Lotte Bostick honored with Collins Outstanding Professor Award

Lotte Bostick wins Collins Outstanding Professor Award. Photo Courtesy of Baylor University

By Caleb Wheeler | Staff Writer

Each year, Baylor seniors have the opportunity to honor a professor of their choice through the Collins Outstanding Professor Award. This year, the award went to clinical assistant professor Lotte Bostick.

Bostick worked as an attorney for 11 years before coming to Baylor, where she has served at Baylor Law School since 2016 and at the Hankamer School of Business, teaching business law since 2018.

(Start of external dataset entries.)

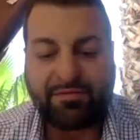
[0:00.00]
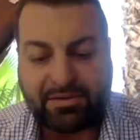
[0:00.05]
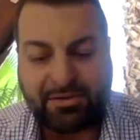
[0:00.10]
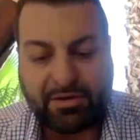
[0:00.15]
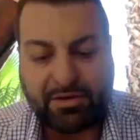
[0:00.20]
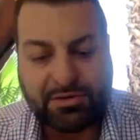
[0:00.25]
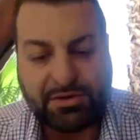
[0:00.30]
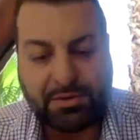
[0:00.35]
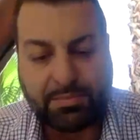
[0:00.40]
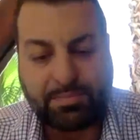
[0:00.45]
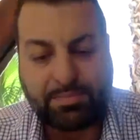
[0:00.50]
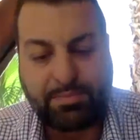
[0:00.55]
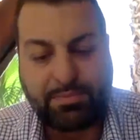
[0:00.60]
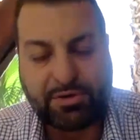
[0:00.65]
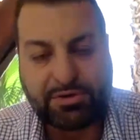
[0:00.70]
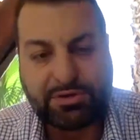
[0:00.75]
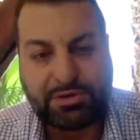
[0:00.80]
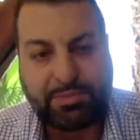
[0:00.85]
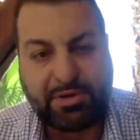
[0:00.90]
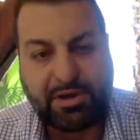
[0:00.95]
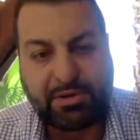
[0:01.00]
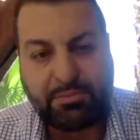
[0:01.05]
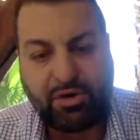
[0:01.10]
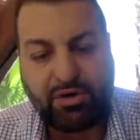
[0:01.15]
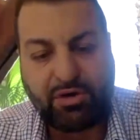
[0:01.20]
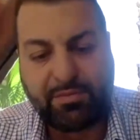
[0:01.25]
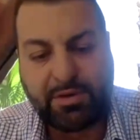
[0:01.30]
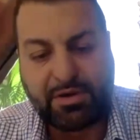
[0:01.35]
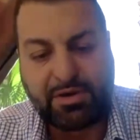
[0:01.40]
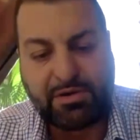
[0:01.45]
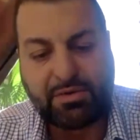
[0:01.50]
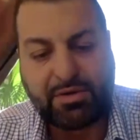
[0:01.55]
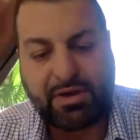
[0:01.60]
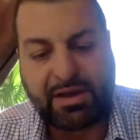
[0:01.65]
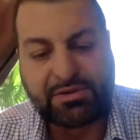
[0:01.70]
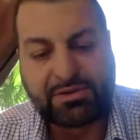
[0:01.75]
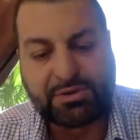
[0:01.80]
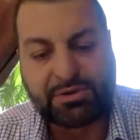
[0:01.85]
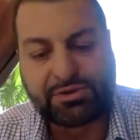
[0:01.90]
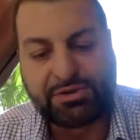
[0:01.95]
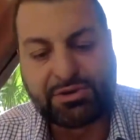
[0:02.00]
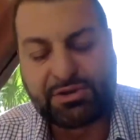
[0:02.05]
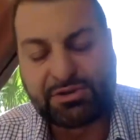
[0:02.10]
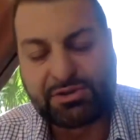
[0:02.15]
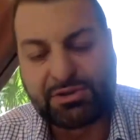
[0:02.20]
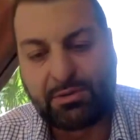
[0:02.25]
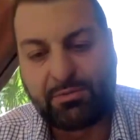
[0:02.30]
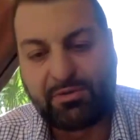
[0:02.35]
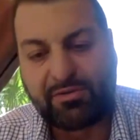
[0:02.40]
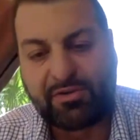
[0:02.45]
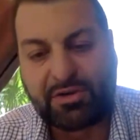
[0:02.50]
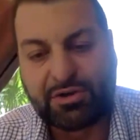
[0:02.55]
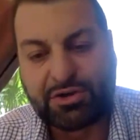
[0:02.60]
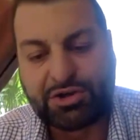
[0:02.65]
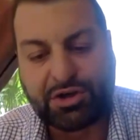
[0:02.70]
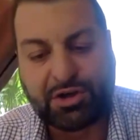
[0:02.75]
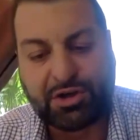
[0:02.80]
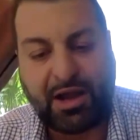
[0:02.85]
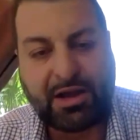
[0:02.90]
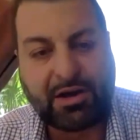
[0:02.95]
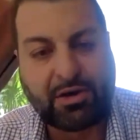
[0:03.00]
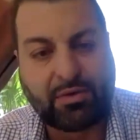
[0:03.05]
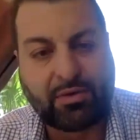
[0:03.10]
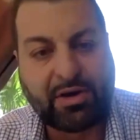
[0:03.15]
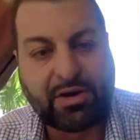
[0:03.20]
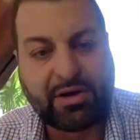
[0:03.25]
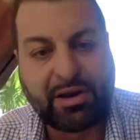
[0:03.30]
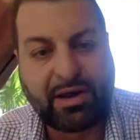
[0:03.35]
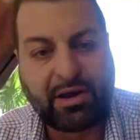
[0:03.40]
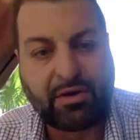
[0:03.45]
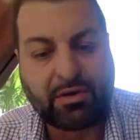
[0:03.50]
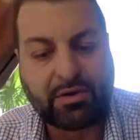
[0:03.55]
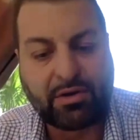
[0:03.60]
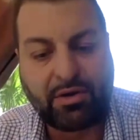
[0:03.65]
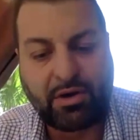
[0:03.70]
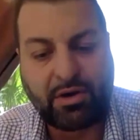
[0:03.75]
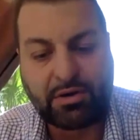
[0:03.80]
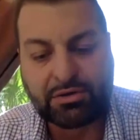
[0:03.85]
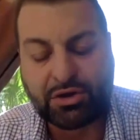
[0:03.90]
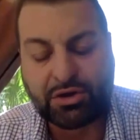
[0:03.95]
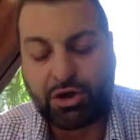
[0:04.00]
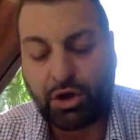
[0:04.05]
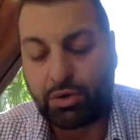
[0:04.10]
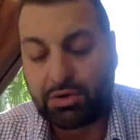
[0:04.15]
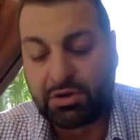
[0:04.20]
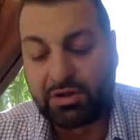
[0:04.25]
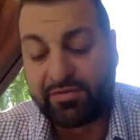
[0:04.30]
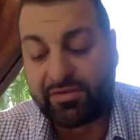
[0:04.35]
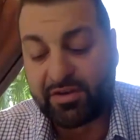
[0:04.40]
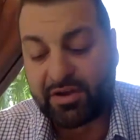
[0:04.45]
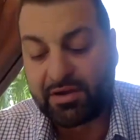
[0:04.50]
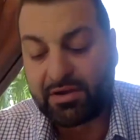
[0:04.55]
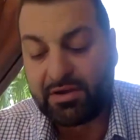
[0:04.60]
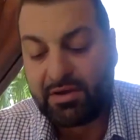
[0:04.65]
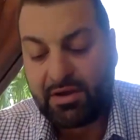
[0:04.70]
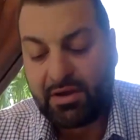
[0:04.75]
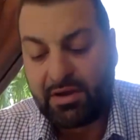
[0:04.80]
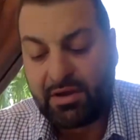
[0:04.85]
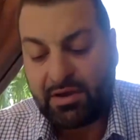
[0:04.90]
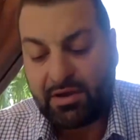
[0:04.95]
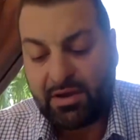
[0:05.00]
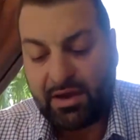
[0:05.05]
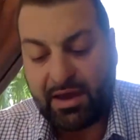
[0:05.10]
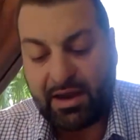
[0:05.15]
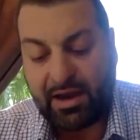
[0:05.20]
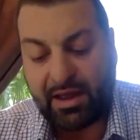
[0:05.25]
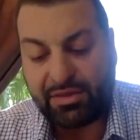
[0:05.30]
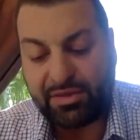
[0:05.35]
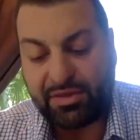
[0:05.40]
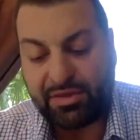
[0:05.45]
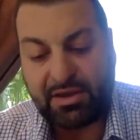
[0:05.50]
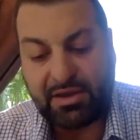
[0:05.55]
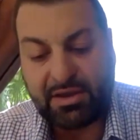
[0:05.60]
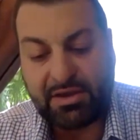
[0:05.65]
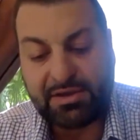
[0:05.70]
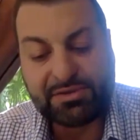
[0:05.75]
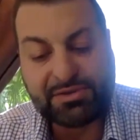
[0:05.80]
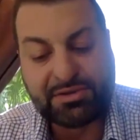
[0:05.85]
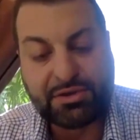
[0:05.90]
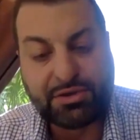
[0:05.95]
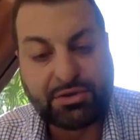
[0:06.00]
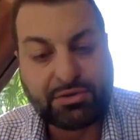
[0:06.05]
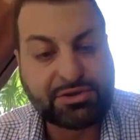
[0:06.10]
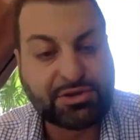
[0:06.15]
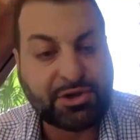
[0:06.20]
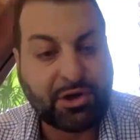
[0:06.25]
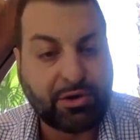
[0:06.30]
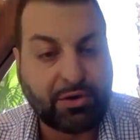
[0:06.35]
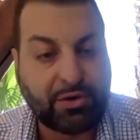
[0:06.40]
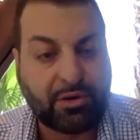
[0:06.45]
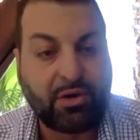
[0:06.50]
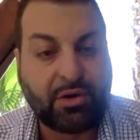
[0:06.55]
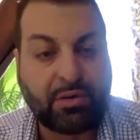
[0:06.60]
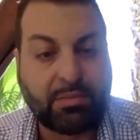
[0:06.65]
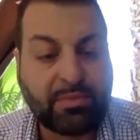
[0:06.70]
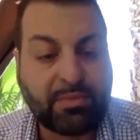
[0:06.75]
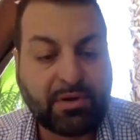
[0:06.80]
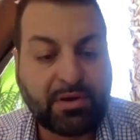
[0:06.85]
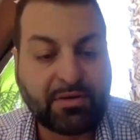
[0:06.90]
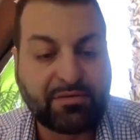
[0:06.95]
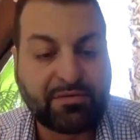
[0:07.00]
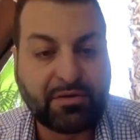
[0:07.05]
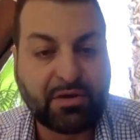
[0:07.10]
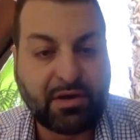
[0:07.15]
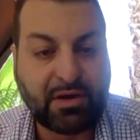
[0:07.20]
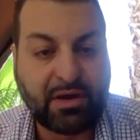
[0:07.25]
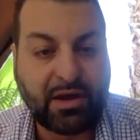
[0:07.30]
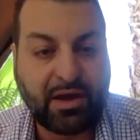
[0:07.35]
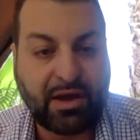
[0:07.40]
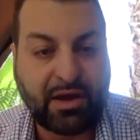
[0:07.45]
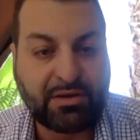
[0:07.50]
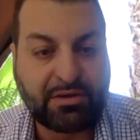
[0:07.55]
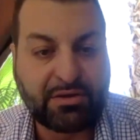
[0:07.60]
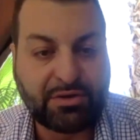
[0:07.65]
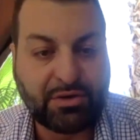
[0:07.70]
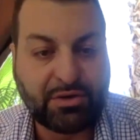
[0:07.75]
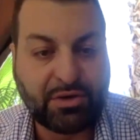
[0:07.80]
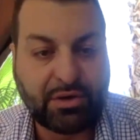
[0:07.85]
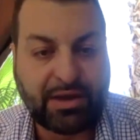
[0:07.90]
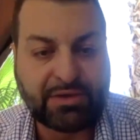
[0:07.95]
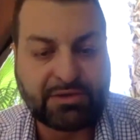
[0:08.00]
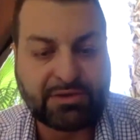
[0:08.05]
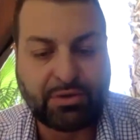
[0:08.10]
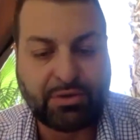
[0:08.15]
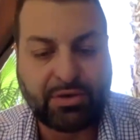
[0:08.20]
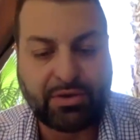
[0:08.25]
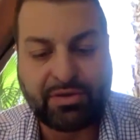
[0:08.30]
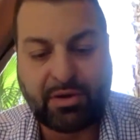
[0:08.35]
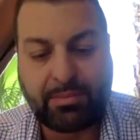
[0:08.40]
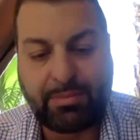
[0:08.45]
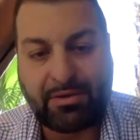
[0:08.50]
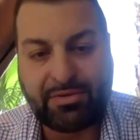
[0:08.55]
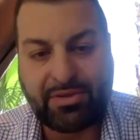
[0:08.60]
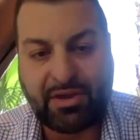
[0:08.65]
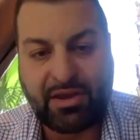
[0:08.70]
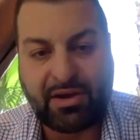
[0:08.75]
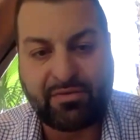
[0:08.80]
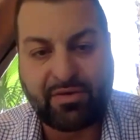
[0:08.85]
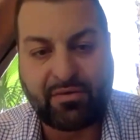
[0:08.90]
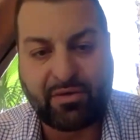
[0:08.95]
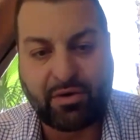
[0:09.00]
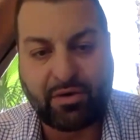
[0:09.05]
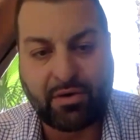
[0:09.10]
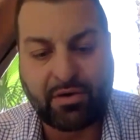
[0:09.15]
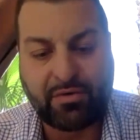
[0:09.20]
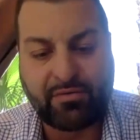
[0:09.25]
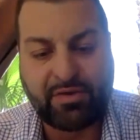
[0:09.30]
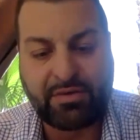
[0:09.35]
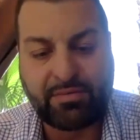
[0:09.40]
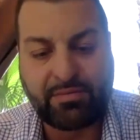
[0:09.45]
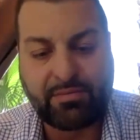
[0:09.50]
there's a big movement. You guys are seeing some of it in Chicago right now called co-living. And I think it is the new starter home. If you guys know anything about that? Have you ever heard of it?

Bostick said receiving the award is humbling and proves to her that she is making a positive impact in the classroom.

“It’s very encouraging,” Bostick said. “Students are in your classroom for three and a half months. They see what you do every single day, and it’s just very humbling and encouraging to me that they felt that I gave them a good experience in the classroom.”

Bostick said if she could speak to the students who voted for her, she would say, “I know you think I did a good job, but what can I do better?” She said a benefit of the award is she can use it as an opportunity to look for places where she can improve.

“If you’re not improving, you’re not moving forward,” Bostick said.

Alongside the award, Bostick will receive a $10,000 cash prize, and she gave a lecture Tuesday on the “Pepsi, Where’s My Jet?” Netflix documentary.

Hilton Head Island, S.C., senior Matt Schreiner said he took the award nomination process seriously because it provided him with the opportunity to ensure that the professors who he knows care about their students could see that their contributions are recognized.

“The Collins Award is important because we have to recognize the value of our professors, and they’re not recognized well enough through academia or through scholarship,” Schreiner said. “And so on a day-to-day basis, we have to remind them why they’re important to us.”

Schreiner said he feels professors are not paid enough, appreciated enough or valued enough for the contributions they make — and the Collins Award gave him the opportunity to bring attention to them.

“At the end of the day, I ended up voting for professors who I thought cared a lot about their students and their student workers, and [about] helping them to learn to acclimate to an academic environment more so than professors who were doing work in academia,” Schreiner said.